__Task goal__
A word-for-word copy of the data, pictures excluded, is what this task asks for.

__Saved entries__

= = =

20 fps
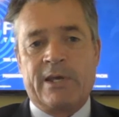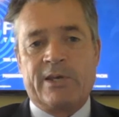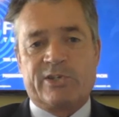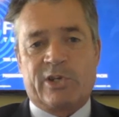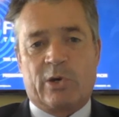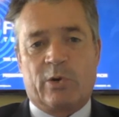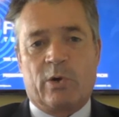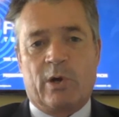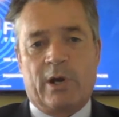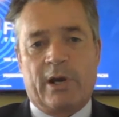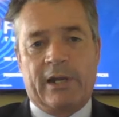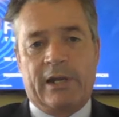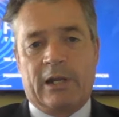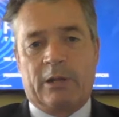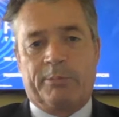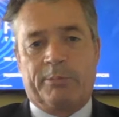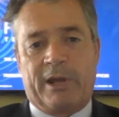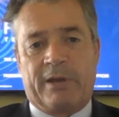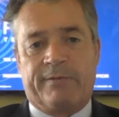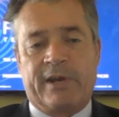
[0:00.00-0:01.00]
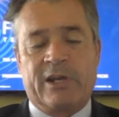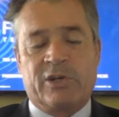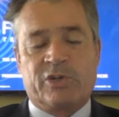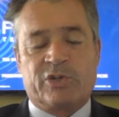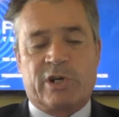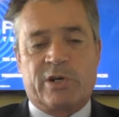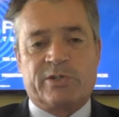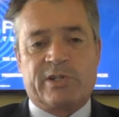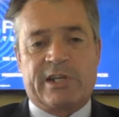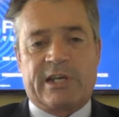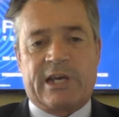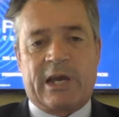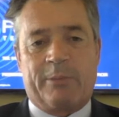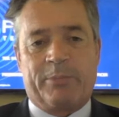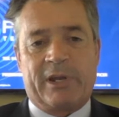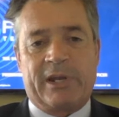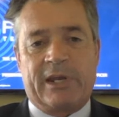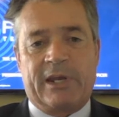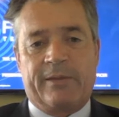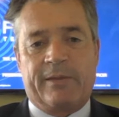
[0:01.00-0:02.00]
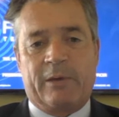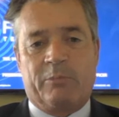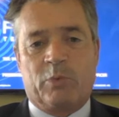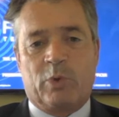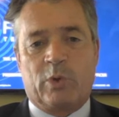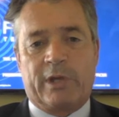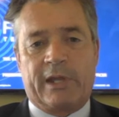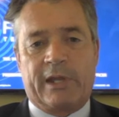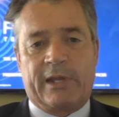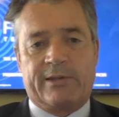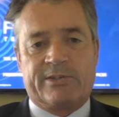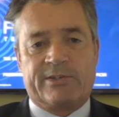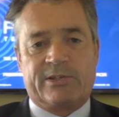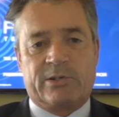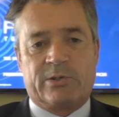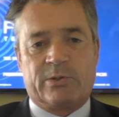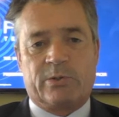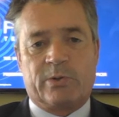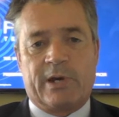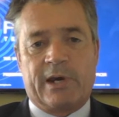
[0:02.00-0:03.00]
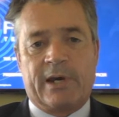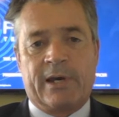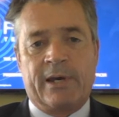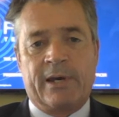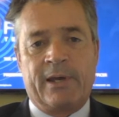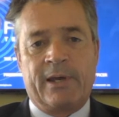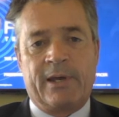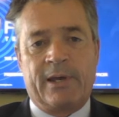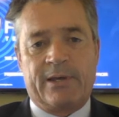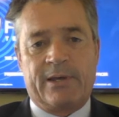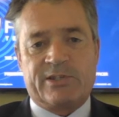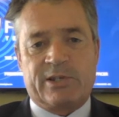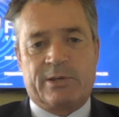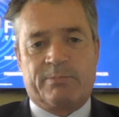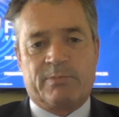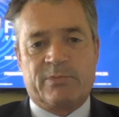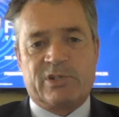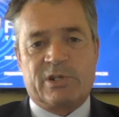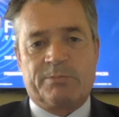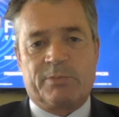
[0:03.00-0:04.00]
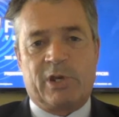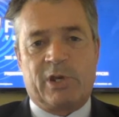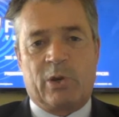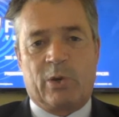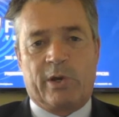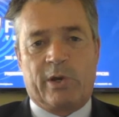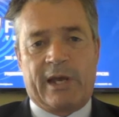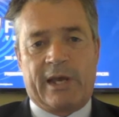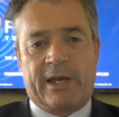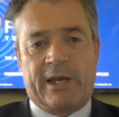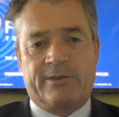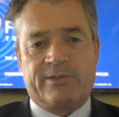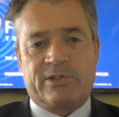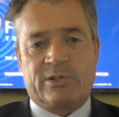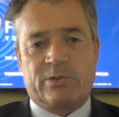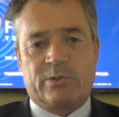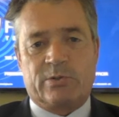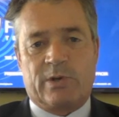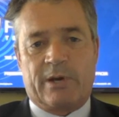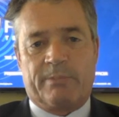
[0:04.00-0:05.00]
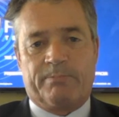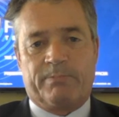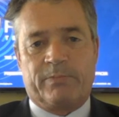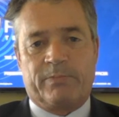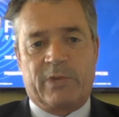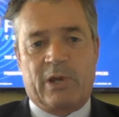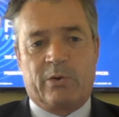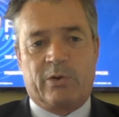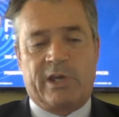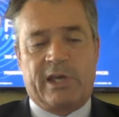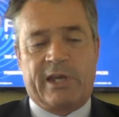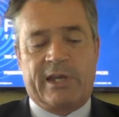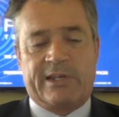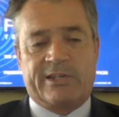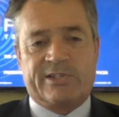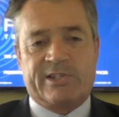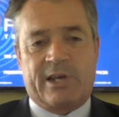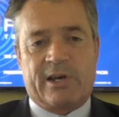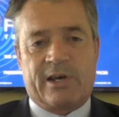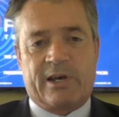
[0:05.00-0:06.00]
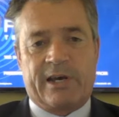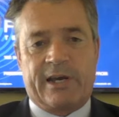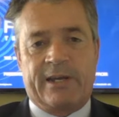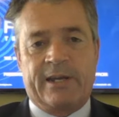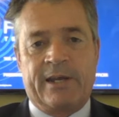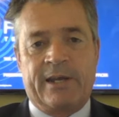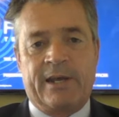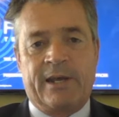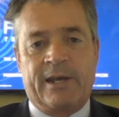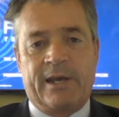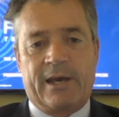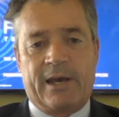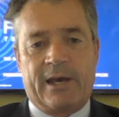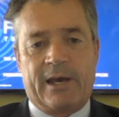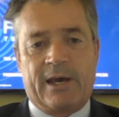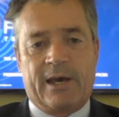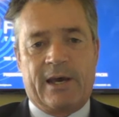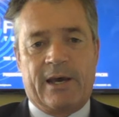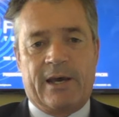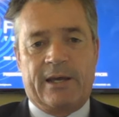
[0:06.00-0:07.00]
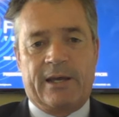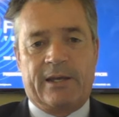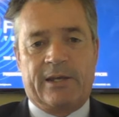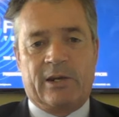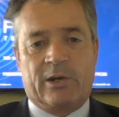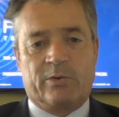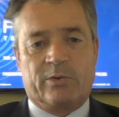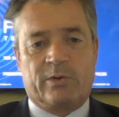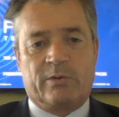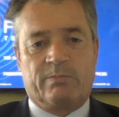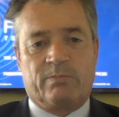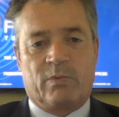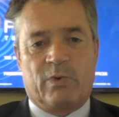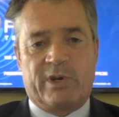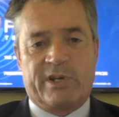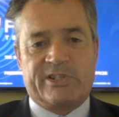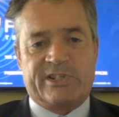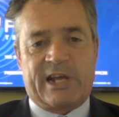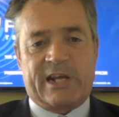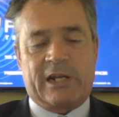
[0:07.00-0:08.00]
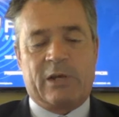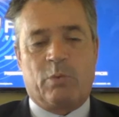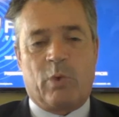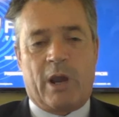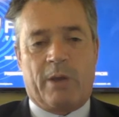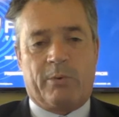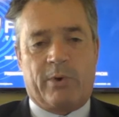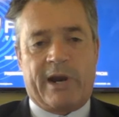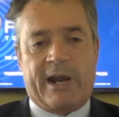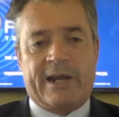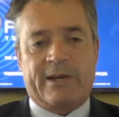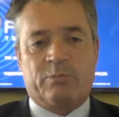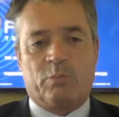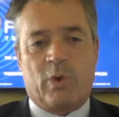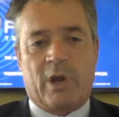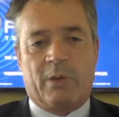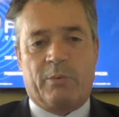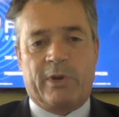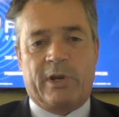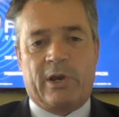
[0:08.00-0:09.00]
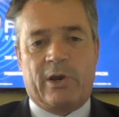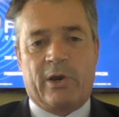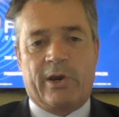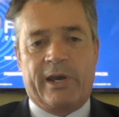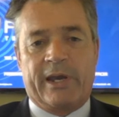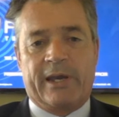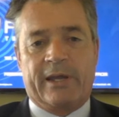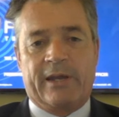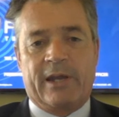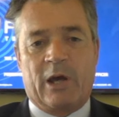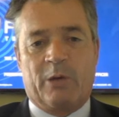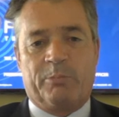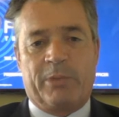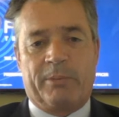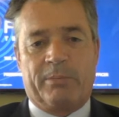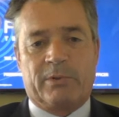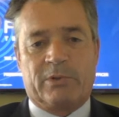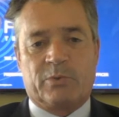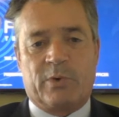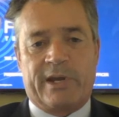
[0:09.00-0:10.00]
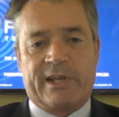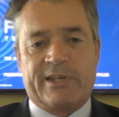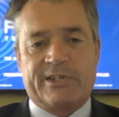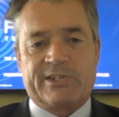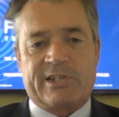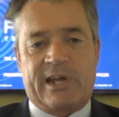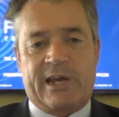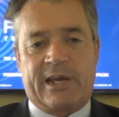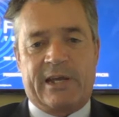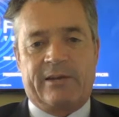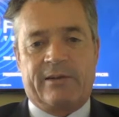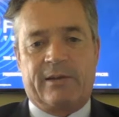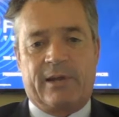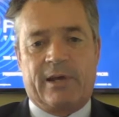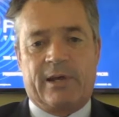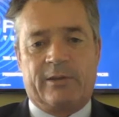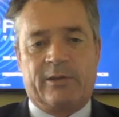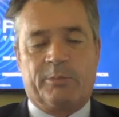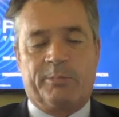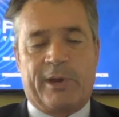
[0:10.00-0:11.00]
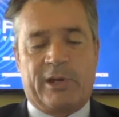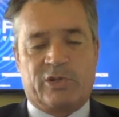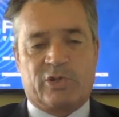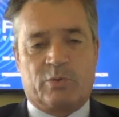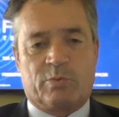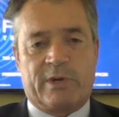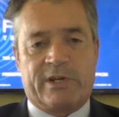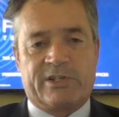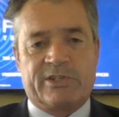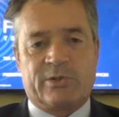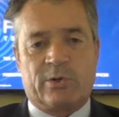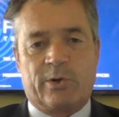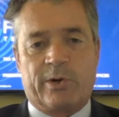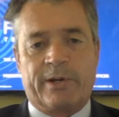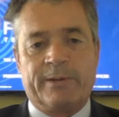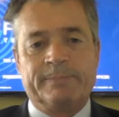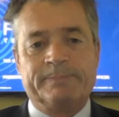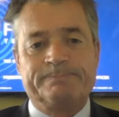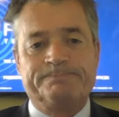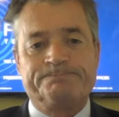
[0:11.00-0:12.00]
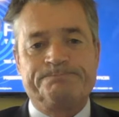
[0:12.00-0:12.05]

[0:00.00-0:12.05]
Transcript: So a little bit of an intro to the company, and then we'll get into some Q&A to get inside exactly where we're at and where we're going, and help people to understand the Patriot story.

= = =

__Response below__
20 fps
[0:00.00-0:01.00]
[0:01.00-0:02.00]
[0:02.00-0:03.00]
[0:03.00-0:04.00]
[0:04.00-0:05.00]
[0:05.00-0:06.00]
[0:06.00-0:07.00]
[0:07.00-0:08.00]
[0:08.00-0:09.00]
[0:09.00-0:10.00]
[0:10.00-0:11.00]
[0:11.00-0:12.00]
[0:12.00-0:12.05]

[0:00.00-0:12.05]
Transcript: So a little bit of an intro to the company, and then we'll get into some Q&A to get inside exactly where we're at and where we're going, and help people to understand the Patriot story.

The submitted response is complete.